As she made her way to the center stage of the sold-out Neil S. Blaisdell Arena, Ilima-Lei “The Ilimanator” Macfarlane could feel the swelling emotion and energy of thousands of fans cheering her on in her hometown.
The sound of the pū, followed by chanting, filled the area as a processional of kumu and cultural practitioners, dressed in mahiole and malo and carrying Hawaiian flags, guided Macfarlane into the Bellator Hawaiʻi MMA event. As she made her way to the cage draped in a Hawaiian flag and lei, she sang along with the crowd to her chosen anthem, “All Hawaiʻi Stands Together” by Dennis Pavao.
“Everyone was singing along to it,” Macfarlane recalled. “Everyone knows that song and it was such a powerful moment that showed how unified we all are.”
This “chicken skin” moment would later become the most memorable entrance of Bellator Hawaiʻi, with over 50,000 views online.
That night, Marcfarlane successfully defended her title as Bellator Women’s Flyweight World Champion for the second time. “It was always my dream to fight at home in front of my family and friends, because not everyone can travel to the mainland to come watch me fight,” she said. “So when I finally got the opportunity at Bellator Hawaiʻi, I realized that it was way bigger than that. It turned out to be an opportunity to show the world not only the talent that we have in Hawaiʻi with all the local fighters, but also the atmosphere, the crowd, the arena. We got to show them so much more and I got to show the world a little sliver of our Hawaiian culture in the walkout. It was an incredible moment and opportunity to share Hawaiʻi with the world.”

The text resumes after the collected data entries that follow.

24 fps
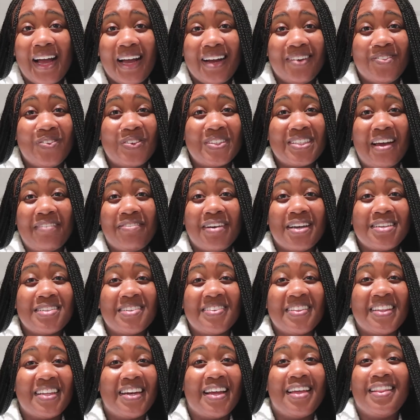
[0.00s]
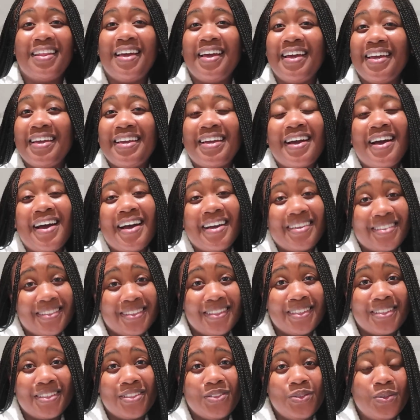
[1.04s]
Once I find something I like, I
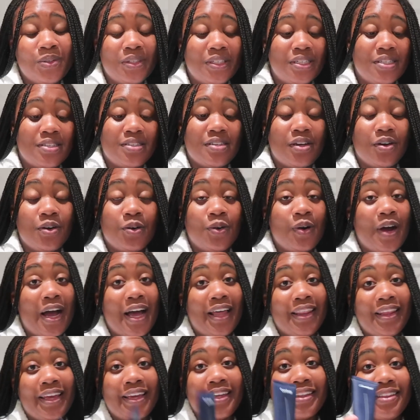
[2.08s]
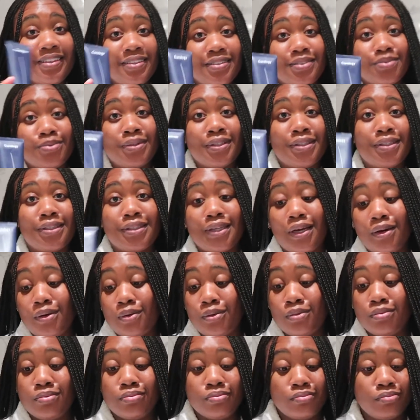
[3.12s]
stick to it. So I like this one,
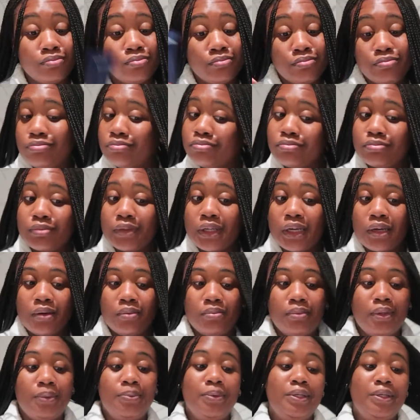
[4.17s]
so we've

Born and raised on Oʻahu, Native Hawaiian Ilima-Lei Macfarlane is blazing a path for women fighters in the world of mixed martial arts (MMA). As a professional fighter for Bellator MMA, Macfarlane started fighting professionally in San Diego in 2015, and she currently holds a fight record of 9-0. Macfarlane has several fighter nicknames given to her including “The Ilimanator,” “Pineapple Princess” and “Wahine Toa,” a Native Hawaiian woman warrior.
“It always gives me such an immense sense of pride when my supporters call me a wahine toa. Its also a very heavy thing to be called. It comes with a great sense of responsibility to carry yourself as wahine toa,” said Macfarlane.
Family is the main motivator for Macfarlane. Being the youngest of six siblings, Macfarlane grew up in a big Hawaiian household in Nuʻuanu Valley, with parents who remain her biggest supporters and source of inspiration.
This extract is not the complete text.